[Data excerpts]

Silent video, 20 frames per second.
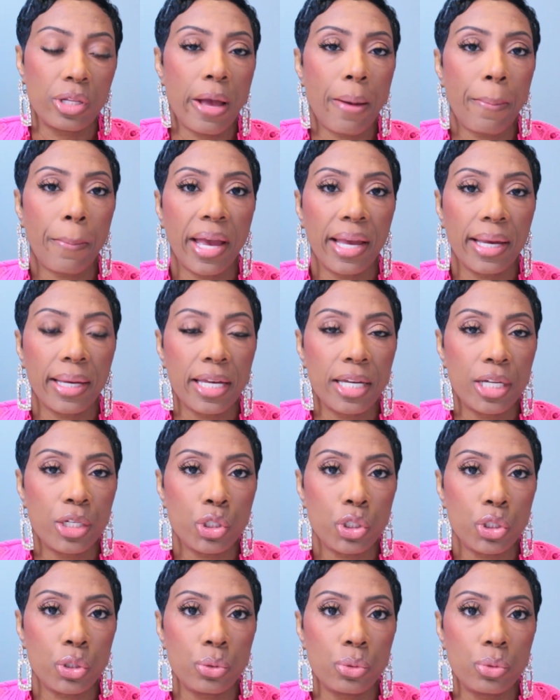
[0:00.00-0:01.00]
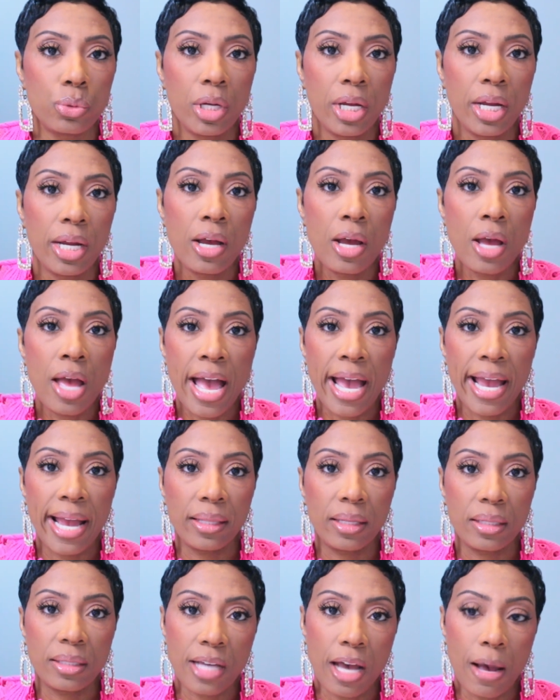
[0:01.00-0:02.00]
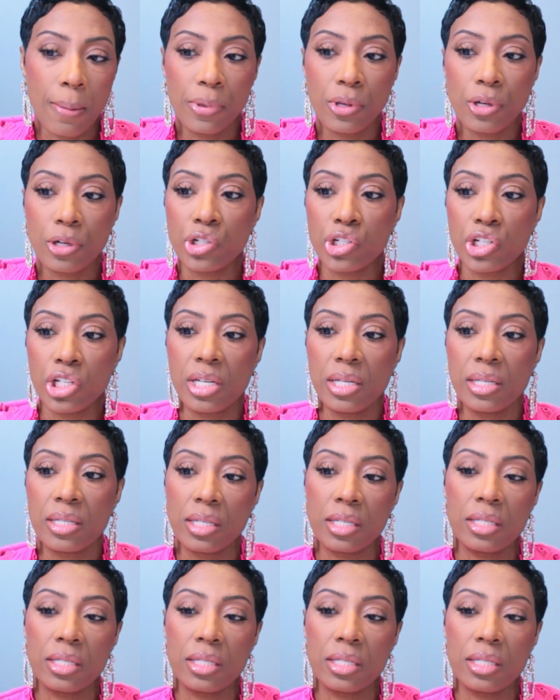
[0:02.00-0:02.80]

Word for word: that might hit you at the top of your jeans.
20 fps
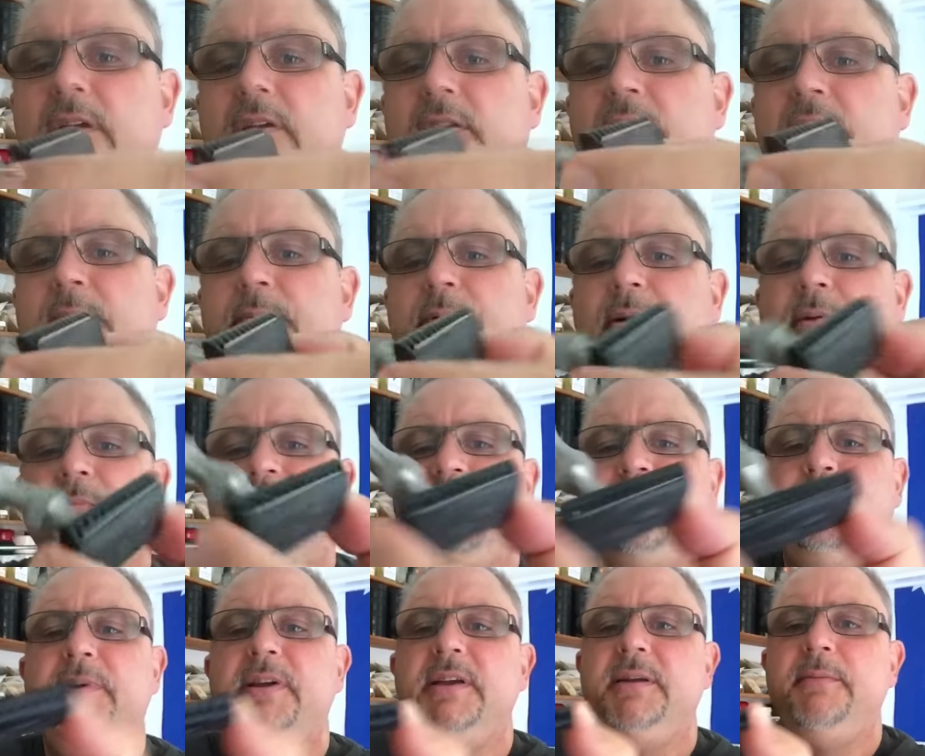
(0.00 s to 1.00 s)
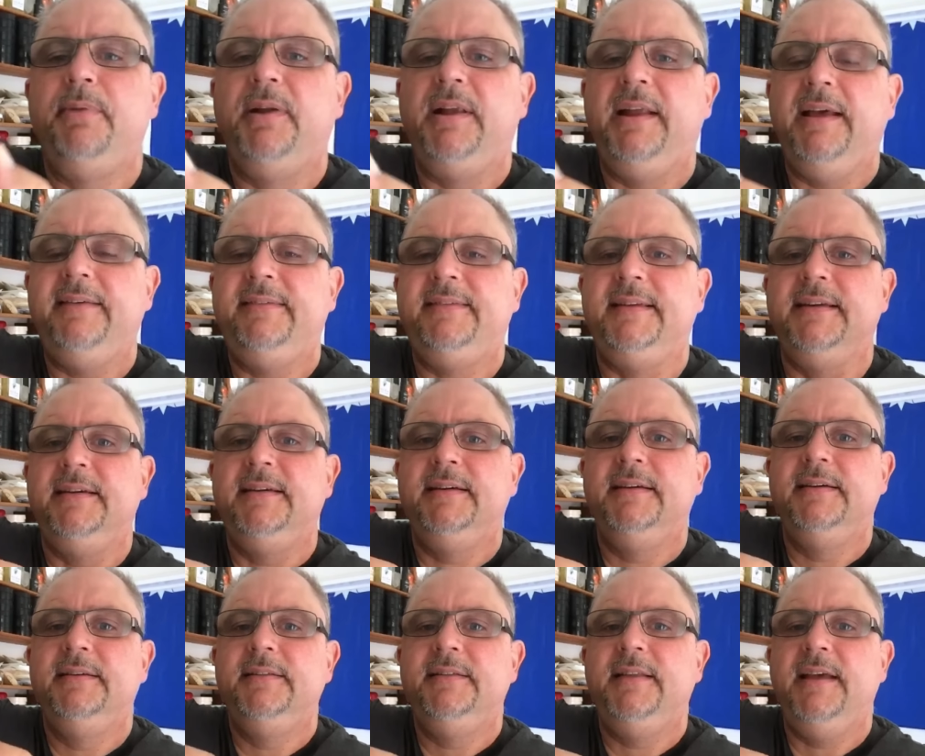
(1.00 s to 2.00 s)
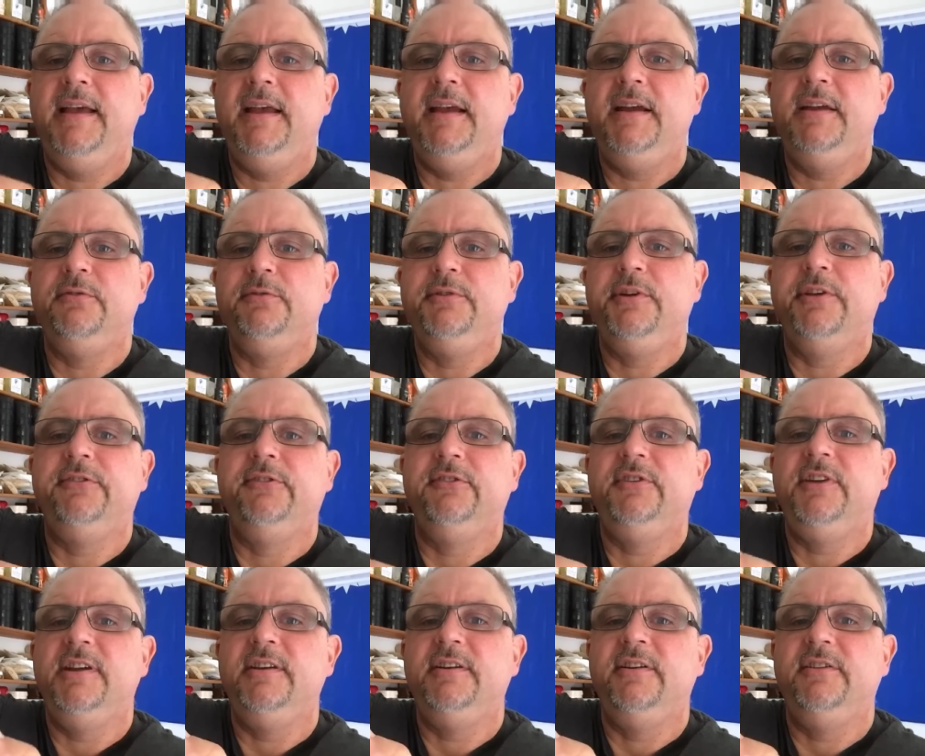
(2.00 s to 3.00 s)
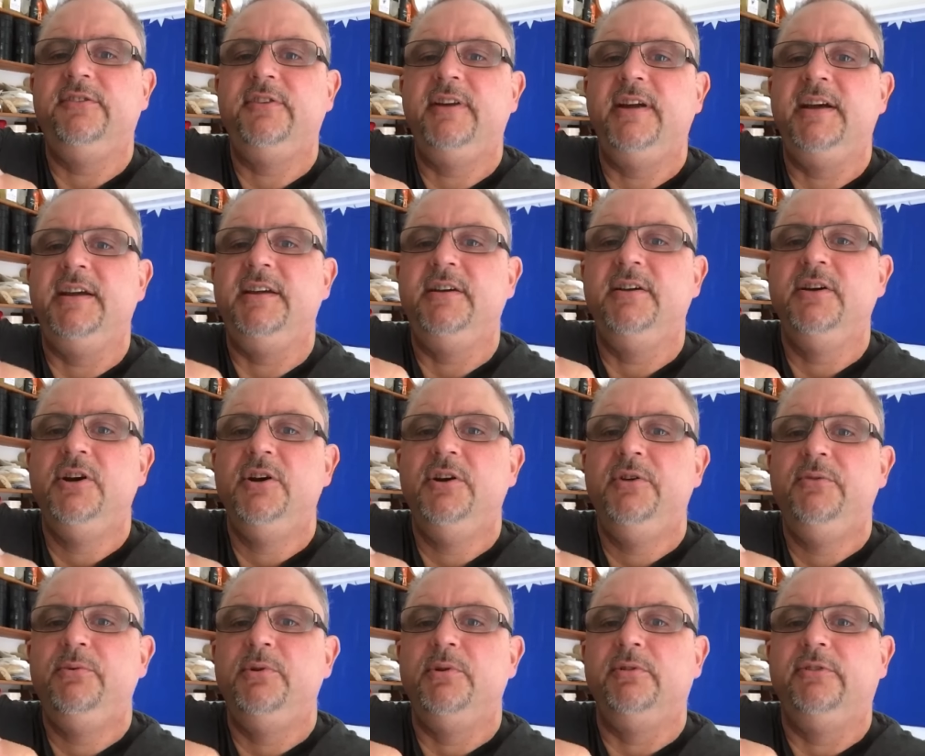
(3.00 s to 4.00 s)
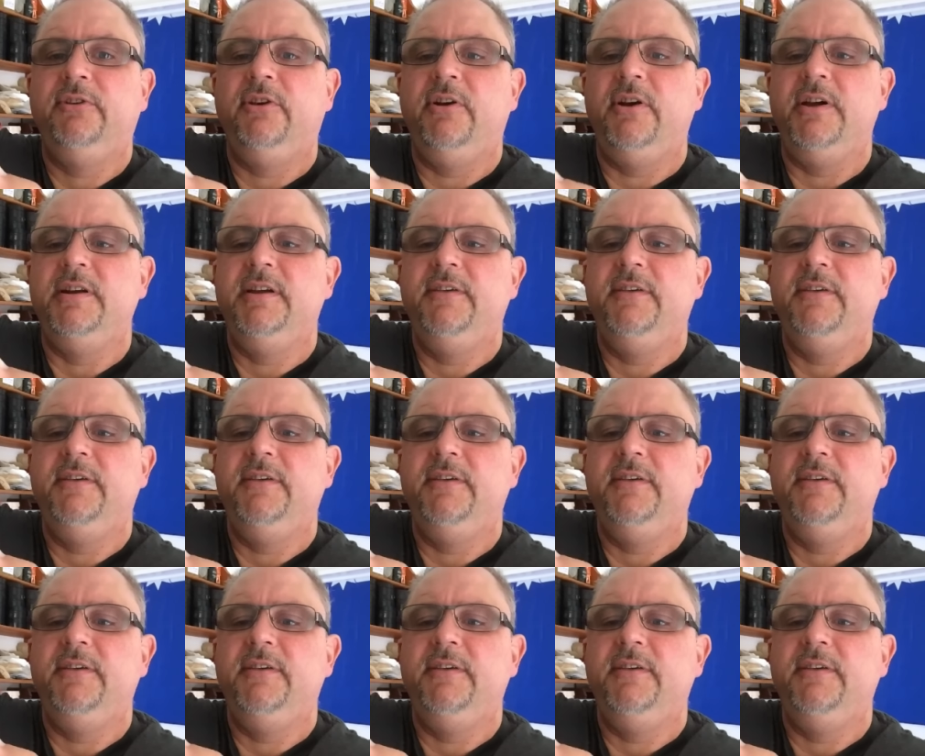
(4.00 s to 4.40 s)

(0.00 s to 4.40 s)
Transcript: only problem is being plastic, the handle doesn't tend to stay real tight.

* _PROBLEM TO WORK ON_
Your task is to write out, exactly and without pictures, only the lines from the one holding "Word for word: that" to the last line of the data.

* _ANSWER SECTION_
Word for word: that might hit you at the top of your jeans.
20 fps
(0.00 s to 1.00 s)
(1.00 s to 2.00 s)
(2.00 s to 3.00 s)
(3.00 s to 4.00 s)
(4.00 s to 4.40 s)

(0.00 s to 4.40 s)
Transcript: only problem is being plastic, the handle doesn't tend to stay real tight.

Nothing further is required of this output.